• [Stored dataset items]:
»»

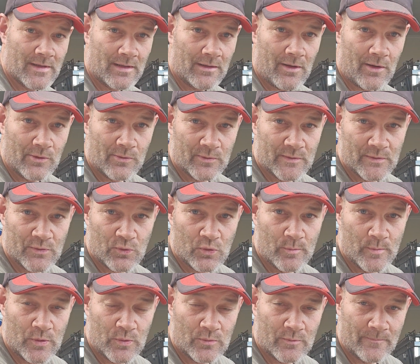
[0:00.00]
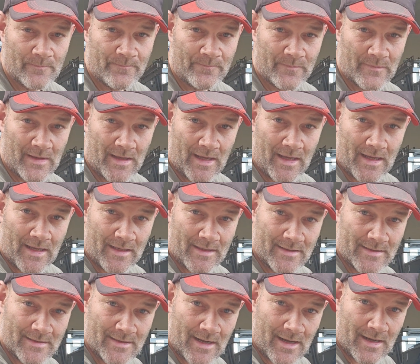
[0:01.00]
the local sawmill
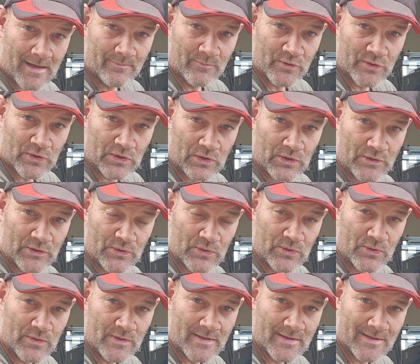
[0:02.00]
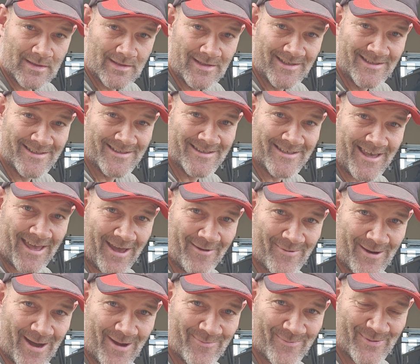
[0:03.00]
and tried to scab
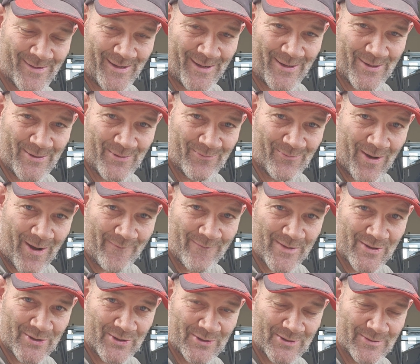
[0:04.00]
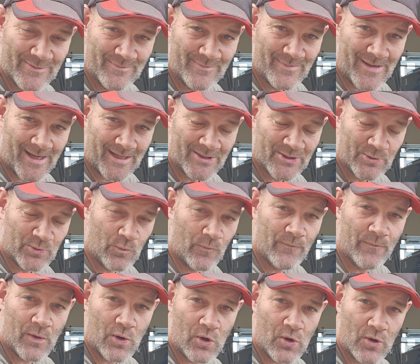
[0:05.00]
up and ravish some actual
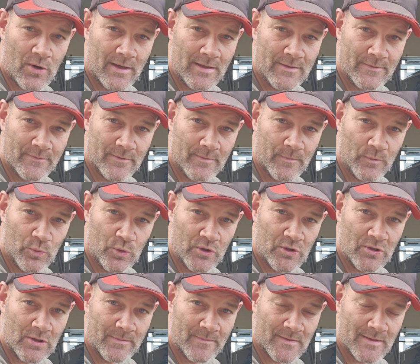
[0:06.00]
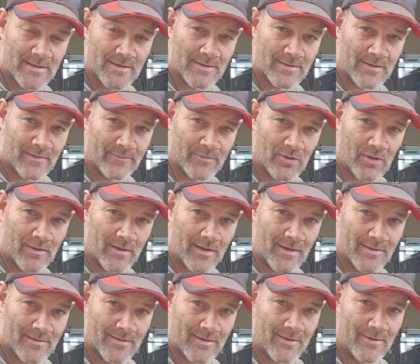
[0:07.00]
fines from the wood chips and stuff like
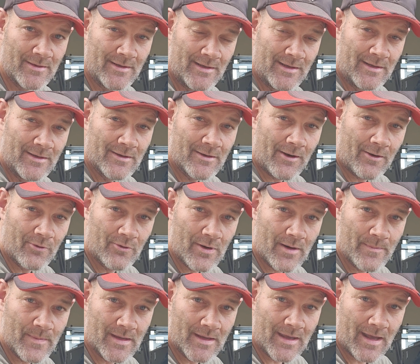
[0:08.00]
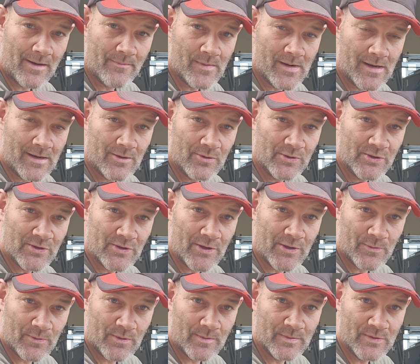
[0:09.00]
that. So I'll grab the camera, I'll show you
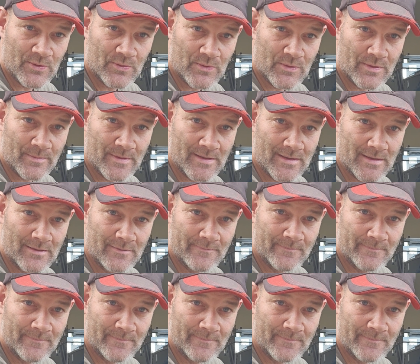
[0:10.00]
what I'm talking about.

««

• [Goal of the exercise]: Repeat the data word for word. Skip the pictures.

• [Task output]:
[0:00.00]
[0:01.00]
the local sawmill
[0:02.00]
[0:03.00]
and tried to scab
[0:04.00]
[0:05.00]
up and ravish some actual
[0:06.00]
[0:07.00]
fines from the wood chips and stuff like
[0:08.00]
[0:09.00]
that. So I'll grab the camera, I'll show you
[0:10.00]
what I'm talking about.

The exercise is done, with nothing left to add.